Do you notice anything about the molecules of lactic acid pictured? It’s not an optical illusion, they are mirror images of one another and if you try to place one on top of one another, you will find that they do not overlap. It is just like how your left and right hands are the same but are opposite of one another. When this happens in molecular compounds in chemistry, they are called an enantiomer.
When each half of an enantiomer pair are placed in mirrored environments, they have the same chemical and physical properties except that they rotate polarised light in opposite directions. But life isn’t a series of mirrors so in a real situation, enantiomer pairs react differently with the same substance. In the world of medicine, the working drug is often an enantiomer where one will treat the symptoms well and the other one can cause unwanted side effects, some of them being quite severe.
From 1957 to 1061, a sedative, thalidomide was sold across the world as a wonder drug. It solved the problem of insomnia, coughs and colds. It also suppressed the symptoms of morning sickness and thousands of women took the drug. At the time it was not thought that the medications that an expectant mother took would pass through the placenta to the developing baby. It did not take long to link an increase in birth defects to thalidomide and soon it the wonder drug was labelled as “one of the biggest medical tragedies of modern times“. Only estimates have been made of the total number of victims affected by thalidomide. It is thought that around 10,000 people were affected.
Since this event, medications and pesticides are tested under stricter requirements before being approved for use. In recent times, thalidomide is the subject of medical research for the treatment of myeloma.
Update and a REALLY Important Note:
Soon after I posted this blog post, I was alerted by Stuart Cantrill to a Chemistry urban legend that I had unwittingly helped to spread. Did you spot it? No? Ask yourself this question. If the offending enantiomer of thalidomide had been identified, why didn’t the medical authorities just give people the one that helped people without the side effects? After all it would be great if people suffered less from insomnia and pregnant women suffering from morning sickness would be most grateful.
The risk of the tragedy repeating itself would be too high. At least that’s what my Chemistry teacher told me in high school. And then my Chemistry lecturers said the same thing at university. It didn’t sit well with me but with so many Chemists saying the same thing, I soon believed it without questioning it again. That is until recently.

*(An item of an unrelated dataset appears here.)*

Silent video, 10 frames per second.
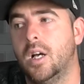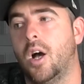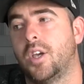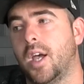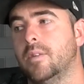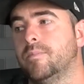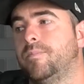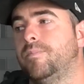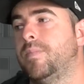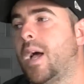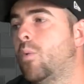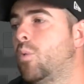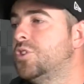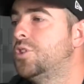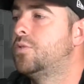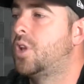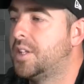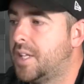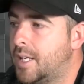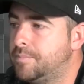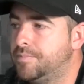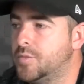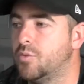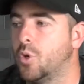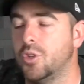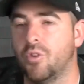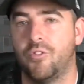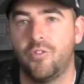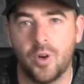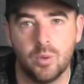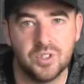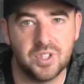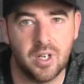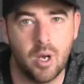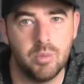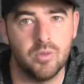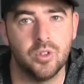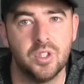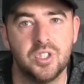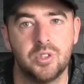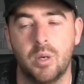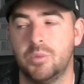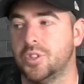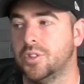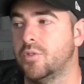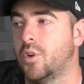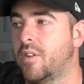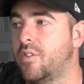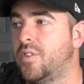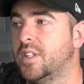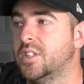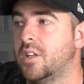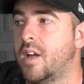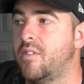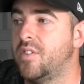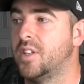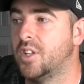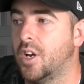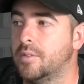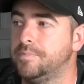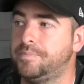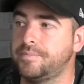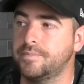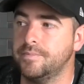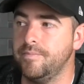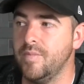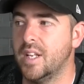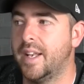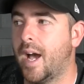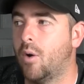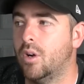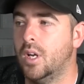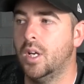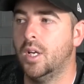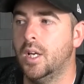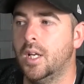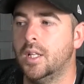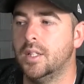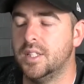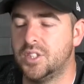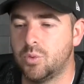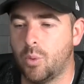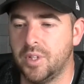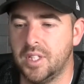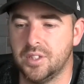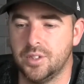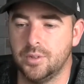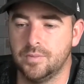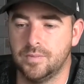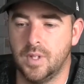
Okay, now once you've done that, you've got your funnel set up, you've got the description, you've got everything, everything done. Now, this is what we need to do.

There is an answer to why the correct form of thalidomide, ((R)-thalidomide), is not a routine medication for insomnia or morning sickness in 2011. It it is related to the risk of a tragedy repeating. The tragedy has an absolute certainty of repeating. This is because the enantiomer pairs of thalidomide can transform into its mirror image when within the human body. So even if only (R)-thalidomide was given to someone as medication, once inside the human body, it would start to form (S)-thalidomide, the one responsible for birth defects.
When an enantiomer does this whether it be in a living organism or in a beaker, it is called racemisation.